Não há dúvidas de que a democracia brasileira avançou muito. Bom, não faz tanto tempo assim, eu era criança, e nem democracia tínhamos. Mas claro que estamos longe de uma democracia perfeita. Até porque democracia perfeita, é importante dizer, é um negócio que não existe. A gente é que tem que ir aperfeiçoando aos poucos, no embate, na base do trabalho de formiguinha.
Para o filósofo americano Michael Sandel, um dos problemas de toda democracia grande, como é o caso da brasileira, é o mal-estar causado pela impressão de que nós, cidadãos comuns, não temos controle sobre quem está nos governando. Ok: você vai lá, deposita um voto e... Bom, depois disso, a próxima participação da maioria das pessoas é depositar um outro voto dois anos mais tarde. Ou quatro anos, se estivermos falando do mesmo cargo.
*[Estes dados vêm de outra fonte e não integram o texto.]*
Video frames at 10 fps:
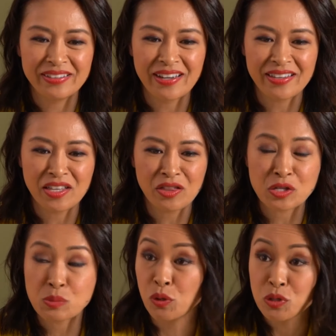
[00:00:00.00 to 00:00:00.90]
I think the
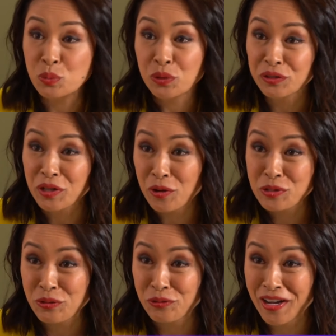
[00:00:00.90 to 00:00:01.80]
sports world
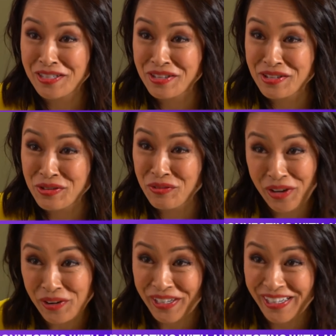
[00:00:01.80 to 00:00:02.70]
also finds this
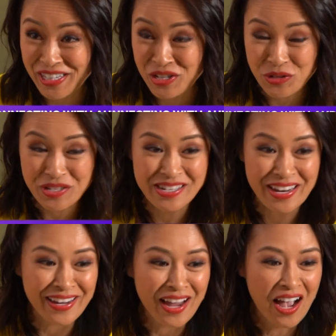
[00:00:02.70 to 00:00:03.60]
very
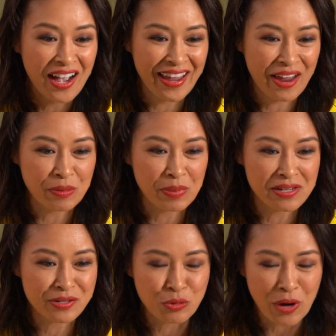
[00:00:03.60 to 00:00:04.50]
interesting. Everybody
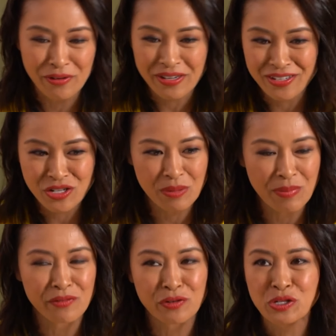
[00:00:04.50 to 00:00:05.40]
is crowding into the
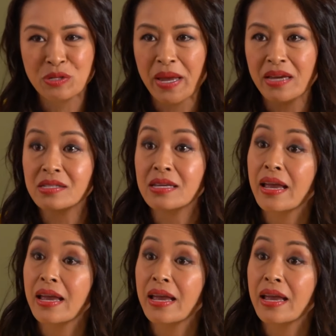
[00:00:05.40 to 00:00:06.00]
metaverse space,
Mas não é nem esse o maior problema. O ponto é que, a cada eleição, oferecem um “prato feito” para o eleitor. Apresentar candidaturas, pela lei brasileira, é prerrogativa dos partidos políticos. E os partidos, como se sabe, são dominados por uns poucos caciques que, na base do dedaço, indicam quem é de seu interesse que componha a chapa. Quem não compactua com o projeto de poder do chefe está fora.
E um outro critério para a escolha dos candidatos é importante: eles precisam se mostrar viáveis. O que, em bom português, quer dizer que eles precisam ter como financiar uma campanha cada vez mais cara. Falando claramente, e deixando de lado os números “oficiais” apresentados à Justiça Eleitoral: é quase impossível alguém se eleger deputado no Paraná sem uma campanha milionária.
Esse é o ponto. O prato feito. O menu com opções pré-selecionadas por alguém que tem interesses (possivelmente) bastante diferentes daqueles da população. Claro que a eleição é democrática, e a falha do sistema em si não torna os representantes ilegítimos. Mas diminui, em muito, a chance de a população se sentir, de fato, representada pelos eleitos.
Na semana passada, o departamento de Filosofia da UFPR fez uma interessante discussão sobre o tema. Aproveitou os 50 anos de universidade do professor Emmanuel Appel, que sempre defendeu uma filosofia “militante”, participando dos eventos políticos do dia, para falar sobre os problemas da democracia que ficaram expostos pelos fatos do Paraná nos últimos meses: invasão da Assembleia, deputados de camburão, bombas sobre professores.
Três dos debatedores, os professores Isabel Limongi, Vinícius Figueiredo e André Duarte, acabaram falando dessa crise da representação. E sobre como, de certo modo, isso explica (mais do que isso, pode legitimar como verdadeiramente democráticas) ações radicais como a tomada do plenário da Assembleia. “A democracia não se identifica com uma forma jurídico-política”, disse Isabel Limongi, citando Jacques Rancière. Ou seja: é difícil estabelecer um limite meramente “legal” sobre as possibilidades da democracia que, em última instância, tem como fonte de poder a sociedade.
O ponto em debate é a forma como cada um pode atuar, numa democracia, para defender interesses legítimos. Lembrando: numa sociedade em que a representação tem sérios problemas e os representados podem muito bem estar se voltando para interesses outros que não os da população.
“Banqueiros não acampam diante do Palácio do Governo; associações patronais financiam campanhas eleitorais; sindicatos e movimentos sociais buscam visibilidade por meio de greves ou manifestações públicas coletivas. Não há como, e nem me parece que seria desejável, reduzir a uma única forma a manifestação política dos interesses de uma sociedade complexa como a nossa”, disse Vinícius.
É claro que não são verdades absolutas. E é exatamente esse o ponto: o debate tem que estar aberto. Sobre financiamento de campanha, sobre partidos e, muito especialmente, sobre como aperfeiçoar nossa democracia, ainda tão jovem, ainda tão frágil, tão imperfeita.